Sammanfattning: Trellis quantization is a finite state machine based method for data compression. It is mainly applied to quantizing noise-like sources. In this thesis new trellis codes suitable for low rate quantization are derived. Rate-distortion theory predicts source coding performance, but unfortunately provides only limited insight in how to construct good codes. In general, good trellis source codes combine a good trellis structure with suitable reproducer values. Further, to obtain excellent performance good codes must be combined with suitable trellis search algorithms. All these code design topics are addressed in the thesis. The new contributions can be divided into four main parts. The first considers the pure form trellis coding problem, i.e., trellis code constructions consisting of a single trellis populated by reproducer letters. These codes do not require further processing such as entropy coding.
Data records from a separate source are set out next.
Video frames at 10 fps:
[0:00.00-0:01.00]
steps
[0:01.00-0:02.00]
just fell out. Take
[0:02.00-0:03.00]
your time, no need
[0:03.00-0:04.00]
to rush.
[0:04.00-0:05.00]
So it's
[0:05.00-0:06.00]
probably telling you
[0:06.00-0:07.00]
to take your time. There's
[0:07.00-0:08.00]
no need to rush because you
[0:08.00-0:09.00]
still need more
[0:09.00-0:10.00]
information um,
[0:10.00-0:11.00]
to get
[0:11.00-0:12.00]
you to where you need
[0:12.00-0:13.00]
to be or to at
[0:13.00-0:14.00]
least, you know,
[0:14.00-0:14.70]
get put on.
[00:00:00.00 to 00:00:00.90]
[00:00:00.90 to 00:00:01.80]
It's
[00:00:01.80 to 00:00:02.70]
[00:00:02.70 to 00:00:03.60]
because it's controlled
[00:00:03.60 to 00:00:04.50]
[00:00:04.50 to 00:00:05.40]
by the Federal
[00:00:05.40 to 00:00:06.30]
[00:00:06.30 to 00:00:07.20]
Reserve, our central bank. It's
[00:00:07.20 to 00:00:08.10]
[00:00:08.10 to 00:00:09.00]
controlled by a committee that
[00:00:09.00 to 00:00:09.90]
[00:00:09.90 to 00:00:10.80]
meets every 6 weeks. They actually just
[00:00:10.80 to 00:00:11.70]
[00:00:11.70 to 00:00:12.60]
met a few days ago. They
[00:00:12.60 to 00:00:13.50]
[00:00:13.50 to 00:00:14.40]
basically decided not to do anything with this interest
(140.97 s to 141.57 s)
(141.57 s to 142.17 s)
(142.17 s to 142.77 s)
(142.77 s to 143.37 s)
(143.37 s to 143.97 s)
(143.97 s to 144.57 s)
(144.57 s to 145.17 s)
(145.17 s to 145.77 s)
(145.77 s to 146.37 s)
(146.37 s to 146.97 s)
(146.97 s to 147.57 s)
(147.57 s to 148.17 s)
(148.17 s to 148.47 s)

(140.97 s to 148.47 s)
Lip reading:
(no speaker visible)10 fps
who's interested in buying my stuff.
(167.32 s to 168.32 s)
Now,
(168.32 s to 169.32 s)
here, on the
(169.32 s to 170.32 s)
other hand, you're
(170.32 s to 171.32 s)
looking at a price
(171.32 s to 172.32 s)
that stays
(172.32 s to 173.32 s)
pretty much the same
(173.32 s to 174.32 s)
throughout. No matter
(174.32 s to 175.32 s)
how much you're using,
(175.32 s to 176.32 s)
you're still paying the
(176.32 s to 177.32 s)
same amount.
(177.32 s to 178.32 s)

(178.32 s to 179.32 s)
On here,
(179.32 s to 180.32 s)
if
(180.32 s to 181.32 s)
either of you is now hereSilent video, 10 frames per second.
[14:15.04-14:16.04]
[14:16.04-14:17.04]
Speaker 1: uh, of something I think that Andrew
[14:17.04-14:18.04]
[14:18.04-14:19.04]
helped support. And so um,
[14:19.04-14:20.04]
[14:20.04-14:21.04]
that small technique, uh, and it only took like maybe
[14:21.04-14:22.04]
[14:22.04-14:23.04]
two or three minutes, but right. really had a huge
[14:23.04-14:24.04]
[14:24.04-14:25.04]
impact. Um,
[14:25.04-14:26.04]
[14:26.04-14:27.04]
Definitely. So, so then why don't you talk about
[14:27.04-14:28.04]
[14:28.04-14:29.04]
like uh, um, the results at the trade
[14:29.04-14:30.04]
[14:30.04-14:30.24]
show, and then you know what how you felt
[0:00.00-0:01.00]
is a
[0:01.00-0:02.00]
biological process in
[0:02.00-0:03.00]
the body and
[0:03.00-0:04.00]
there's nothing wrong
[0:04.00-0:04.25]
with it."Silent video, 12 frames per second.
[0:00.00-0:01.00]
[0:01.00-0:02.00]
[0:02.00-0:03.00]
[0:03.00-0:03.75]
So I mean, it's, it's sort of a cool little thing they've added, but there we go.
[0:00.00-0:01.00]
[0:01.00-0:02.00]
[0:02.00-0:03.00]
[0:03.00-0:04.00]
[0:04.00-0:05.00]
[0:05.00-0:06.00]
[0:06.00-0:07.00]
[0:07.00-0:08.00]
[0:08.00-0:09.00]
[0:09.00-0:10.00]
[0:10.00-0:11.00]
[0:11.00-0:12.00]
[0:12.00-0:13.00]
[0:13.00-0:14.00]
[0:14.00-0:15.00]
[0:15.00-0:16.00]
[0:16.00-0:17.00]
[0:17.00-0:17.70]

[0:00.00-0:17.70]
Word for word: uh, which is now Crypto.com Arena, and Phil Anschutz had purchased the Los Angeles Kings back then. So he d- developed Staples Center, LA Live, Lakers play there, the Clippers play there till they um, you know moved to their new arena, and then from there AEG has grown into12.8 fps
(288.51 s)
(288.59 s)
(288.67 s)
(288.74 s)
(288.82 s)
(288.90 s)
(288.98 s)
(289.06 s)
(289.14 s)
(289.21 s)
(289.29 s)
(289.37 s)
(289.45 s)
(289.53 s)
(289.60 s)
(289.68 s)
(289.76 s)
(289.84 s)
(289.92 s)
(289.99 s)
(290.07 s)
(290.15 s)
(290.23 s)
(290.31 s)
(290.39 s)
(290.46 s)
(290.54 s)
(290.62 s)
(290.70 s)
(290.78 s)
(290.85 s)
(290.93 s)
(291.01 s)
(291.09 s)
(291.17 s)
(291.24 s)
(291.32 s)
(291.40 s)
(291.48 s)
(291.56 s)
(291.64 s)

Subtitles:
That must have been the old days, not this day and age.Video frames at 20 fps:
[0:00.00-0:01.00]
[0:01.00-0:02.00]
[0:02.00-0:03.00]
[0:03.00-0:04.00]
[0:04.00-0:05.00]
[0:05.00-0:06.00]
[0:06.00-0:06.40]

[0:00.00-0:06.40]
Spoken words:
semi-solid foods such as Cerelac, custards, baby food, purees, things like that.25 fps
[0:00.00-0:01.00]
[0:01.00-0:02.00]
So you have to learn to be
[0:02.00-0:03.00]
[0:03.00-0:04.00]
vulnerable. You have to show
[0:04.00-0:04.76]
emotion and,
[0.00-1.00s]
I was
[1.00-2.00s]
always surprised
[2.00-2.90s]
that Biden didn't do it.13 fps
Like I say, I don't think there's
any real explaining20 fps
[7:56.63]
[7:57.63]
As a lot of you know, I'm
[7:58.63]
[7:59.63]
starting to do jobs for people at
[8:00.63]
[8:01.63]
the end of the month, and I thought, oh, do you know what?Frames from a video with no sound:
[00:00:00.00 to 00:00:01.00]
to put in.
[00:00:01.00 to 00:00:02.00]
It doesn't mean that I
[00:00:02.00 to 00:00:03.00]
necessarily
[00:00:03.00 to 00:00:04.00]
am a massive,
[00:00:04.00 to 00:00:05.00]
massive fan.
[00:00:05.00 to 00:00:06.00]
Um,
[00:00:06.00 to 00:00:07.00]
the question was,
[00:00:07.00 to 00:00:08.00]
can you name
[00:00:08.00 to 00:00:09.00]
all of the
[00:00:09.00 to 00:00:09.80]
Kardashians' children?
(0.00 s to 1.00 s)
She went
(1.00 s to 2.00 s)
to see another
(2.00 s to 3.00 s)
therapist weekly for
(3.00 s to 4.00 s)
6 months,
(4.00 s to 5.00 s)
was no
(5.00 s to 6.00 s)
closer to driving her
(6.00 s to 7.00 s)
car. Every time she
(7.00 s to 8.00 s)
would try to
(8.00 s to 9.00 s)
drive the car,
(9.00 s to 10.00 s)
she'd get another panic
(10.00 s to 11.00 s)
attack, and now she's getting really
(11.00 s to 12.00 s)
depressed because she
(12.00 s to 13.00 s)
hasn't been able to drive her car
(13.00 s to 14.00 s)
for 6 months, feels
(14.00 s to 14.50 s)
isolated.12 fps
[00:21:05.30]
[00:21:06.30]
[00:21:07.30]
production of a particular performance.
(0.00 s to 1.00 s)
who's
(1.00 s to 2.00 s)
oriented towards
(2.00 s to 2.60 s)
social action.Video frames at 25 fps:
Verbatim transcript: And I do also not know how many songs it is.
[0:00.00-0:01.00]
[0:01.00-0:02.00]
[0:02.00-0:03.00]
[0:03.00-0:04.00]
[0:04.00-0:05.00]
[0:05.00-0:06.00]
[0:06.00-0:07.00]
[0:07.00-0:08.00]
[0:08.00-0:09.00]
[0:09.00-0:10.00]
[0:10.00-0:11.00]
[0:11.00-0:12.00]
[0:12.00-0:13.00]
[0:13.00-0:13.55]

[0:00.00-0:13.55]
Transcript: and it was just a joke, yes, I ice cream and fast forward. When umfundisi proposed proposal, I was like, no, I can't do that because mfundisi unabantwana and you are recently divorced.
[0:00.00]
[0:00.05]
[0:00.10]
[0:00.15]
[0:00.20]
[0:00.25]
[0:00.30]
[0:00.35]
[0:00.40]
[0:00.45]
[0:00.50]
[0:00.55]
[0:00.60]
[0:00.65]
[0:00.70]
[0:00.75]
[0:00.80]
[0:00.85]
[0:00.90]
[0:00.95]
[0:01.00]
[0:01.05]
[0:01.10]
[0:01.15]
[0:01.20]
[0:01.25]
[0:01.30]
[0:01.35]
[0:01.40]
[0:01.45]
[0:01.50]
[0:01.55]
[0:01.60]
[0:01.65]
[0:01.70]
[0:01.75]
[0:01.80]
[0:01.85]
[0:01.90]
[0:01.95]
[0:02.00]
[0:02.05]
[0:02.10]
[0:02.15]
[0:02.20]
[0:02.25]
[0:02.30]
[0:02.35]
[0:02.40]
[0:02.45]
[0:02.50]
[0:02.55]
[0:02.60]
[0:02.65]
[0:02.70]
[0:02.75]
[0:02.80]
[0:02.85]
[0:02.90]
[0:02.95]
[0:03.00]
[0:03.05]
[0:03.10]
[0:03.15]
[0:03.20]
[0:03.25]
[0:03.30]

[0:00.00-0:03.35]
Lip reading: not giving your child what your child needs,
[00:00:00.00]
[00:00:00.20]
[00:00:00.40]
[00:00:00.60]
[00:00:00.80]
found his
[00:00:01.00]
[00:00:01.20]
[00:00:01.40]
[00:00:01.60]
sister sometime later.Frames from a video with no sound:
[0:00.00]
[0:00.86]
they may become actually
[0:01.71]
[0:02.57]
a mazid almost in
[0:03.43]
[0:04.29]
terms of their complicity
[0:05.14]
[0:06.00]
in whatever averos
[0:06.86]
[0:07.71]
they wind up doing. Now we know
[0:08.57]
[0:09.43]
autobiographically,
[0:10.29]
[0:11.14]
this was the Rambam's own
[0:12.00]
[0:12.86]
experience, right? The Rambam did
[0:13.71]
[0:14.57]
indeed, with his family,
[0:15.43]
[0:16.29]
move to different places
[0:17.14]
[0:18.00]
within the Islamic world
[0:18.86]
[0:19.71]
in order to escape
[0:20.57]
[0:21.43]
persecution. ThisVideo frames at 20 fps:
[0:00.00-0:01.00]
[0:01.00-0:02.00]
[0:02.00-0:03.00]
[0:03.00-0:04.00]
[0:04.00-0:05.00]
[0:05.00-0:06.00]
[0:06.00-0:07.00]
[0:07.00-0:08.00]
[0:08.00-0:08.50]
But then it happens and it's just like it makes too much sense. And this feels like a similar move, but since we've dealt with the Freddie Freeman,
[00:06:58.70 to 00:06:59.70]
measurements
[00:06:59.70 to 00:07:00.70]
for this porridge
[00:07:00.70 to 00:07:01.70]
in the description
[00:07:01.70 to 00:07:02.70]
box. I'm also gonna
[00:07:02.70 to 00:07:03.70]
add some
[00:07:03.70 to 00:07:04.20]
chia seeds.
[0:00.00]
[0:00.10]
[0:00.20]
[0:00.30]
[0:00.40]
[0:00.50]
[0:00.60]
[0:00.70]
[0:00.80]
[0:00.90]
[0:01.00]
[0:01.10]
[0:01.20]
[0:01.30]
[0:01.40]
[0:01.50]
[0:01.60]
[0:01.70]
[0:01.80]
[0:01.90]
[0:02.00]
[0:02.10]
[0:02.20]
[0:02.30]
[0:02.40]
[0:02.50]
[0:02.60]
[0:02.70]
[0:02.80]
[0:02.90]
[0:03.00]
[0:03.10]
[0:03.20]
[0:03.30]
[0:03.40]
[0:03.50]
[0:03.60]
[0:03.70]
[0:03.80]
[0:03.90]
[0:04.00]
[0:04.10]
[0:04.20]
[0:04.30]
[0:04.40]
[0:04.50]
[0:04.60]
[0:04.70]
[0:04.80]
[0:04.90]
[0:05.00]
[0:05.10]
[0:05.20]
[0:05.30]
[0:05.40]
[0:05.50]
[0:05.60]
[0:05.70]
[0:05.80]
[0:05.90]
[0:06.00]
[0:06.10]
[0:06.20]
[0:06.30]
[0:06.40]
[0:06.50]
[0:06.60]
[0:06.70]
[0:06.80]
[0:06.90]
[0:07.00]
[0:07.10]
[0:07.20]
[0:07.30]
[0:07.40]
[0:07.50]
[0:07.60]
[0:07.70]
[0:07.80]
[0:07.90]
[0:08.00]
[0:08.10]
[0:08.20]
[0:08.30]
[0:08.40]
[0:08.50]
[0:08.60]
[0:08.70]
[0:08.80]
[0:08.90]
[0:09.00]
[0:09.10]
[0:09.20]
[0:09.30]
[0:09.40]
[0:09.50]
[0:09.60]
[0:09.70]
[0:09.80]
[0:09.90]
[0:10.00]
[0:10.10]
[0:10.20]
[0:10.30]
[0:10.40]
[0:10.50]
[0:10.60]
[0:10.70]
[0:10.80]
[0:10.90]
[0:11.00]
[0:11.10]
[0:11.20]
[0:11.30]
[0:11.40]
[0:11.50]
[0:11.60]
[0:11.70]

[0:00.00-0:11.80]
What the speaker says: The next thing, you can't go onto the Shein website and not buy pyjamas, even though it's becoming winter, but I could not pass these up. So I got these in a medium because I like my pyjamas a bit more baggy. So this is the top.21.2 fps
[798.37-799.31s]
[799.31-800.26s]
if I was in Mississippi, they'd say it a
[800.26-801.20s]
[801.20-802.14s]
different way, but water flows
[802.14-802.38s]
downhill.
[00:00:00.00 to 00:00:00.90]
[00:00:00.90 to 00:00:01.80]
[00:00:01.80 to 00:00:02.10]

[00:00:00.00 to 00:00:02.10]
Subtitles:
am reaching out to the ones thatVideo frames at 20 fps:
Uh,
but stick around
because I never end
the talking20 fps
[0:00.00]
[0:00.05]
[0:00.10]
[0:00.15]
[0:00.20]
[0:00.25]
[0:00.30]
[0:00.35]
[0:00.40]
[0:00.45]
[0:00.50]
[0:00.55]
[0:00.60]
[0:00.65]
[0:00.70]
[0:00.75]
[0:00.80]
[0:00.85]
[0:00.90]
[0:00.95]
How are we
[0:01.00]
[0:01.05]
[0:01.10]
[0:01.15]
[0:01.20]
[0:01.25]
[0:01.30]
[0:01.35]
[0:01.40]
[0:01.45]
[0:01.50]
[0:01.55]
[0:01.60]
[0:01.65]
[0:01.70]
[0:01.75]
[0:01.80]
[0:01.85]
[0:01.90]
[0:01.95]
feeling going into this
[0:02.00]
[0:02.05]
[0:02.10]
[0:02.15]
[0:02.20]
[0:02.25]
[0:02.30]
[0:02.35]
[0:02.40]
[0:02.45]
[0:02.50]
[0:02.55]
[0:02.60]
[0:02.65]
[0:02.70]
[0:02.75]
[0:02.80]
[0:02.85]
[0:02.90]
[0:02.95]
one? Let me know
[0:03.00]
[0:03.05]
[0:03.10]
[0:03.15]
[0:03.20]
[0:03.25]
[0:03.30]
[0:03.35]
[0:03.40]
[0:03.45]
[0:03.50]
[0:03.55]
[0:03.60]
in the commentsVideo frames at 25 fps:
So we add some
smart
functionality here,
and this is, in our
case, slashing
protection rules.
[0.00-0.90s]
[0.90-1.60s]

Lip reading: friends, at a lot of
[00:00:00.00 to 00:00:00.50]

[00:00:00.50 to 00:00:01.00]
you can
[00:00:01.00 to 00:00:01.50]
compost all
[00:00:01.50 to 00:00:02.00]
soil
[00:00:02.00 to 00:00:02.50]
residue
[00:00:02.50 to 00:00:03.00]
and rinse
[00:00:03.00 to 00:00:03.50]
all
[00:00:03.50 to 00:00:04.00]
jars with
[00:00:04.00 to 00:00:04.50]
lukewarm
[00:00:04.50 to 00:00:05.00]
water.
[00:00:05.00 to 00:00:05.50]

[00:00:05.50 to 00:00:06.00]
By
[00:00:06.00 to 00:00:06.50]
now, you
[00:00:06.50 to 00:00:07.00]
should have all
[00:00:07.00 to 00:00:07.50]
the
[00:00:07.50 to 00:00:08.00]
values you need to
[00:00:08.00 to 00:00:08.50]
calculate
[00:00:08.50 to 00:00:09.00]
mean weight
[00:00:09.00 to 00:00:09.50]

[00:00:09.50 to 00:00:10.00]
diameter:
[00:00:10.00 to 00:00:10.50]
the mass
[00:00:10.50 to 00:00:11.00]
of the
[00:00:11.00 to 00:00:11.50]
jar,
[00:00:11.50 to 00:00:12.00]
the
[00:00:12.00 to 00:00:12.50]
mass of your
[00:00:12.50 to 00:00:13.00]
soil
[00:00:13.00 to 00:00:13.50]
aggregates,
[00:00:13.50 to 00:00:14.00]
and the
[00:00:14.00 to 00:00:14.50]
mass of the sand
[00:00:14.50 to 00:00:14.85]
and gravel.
Entropy-constrained trellis codes are treated separately. We compare a method based on simple scaling of the set of reproducer values to constructions with individually optimized reproducer levels. Results show that the proposed methods are competitive with the best in the literature. Many real-life systems for data transmission are based on short information blocks and it is shown that the Viterbi search algorithm is not suitable for such short source sequences. Instead we propose a method based on the tailbiting BCJR algorithm and derive it from rate-distortion theoretic arguments. The thesis provides one of the first major studies of the tailbiting BCJR algorithm for source coding. In the final part of the thesis the new trellis codes are applied to image coding. All trellises have in common a code design based on linear congruential (LC) recursions. These are the key elements in pseudo-random number generators. Here they are used to associate the trellis branches with reproducer values. LC trellis codes are easy to generate and analyze. In addition to competitive performance the new codes easily adapt to different sources, state sizes, and coding rates. We also point out two label correlation measurements that predict good trellis code performance.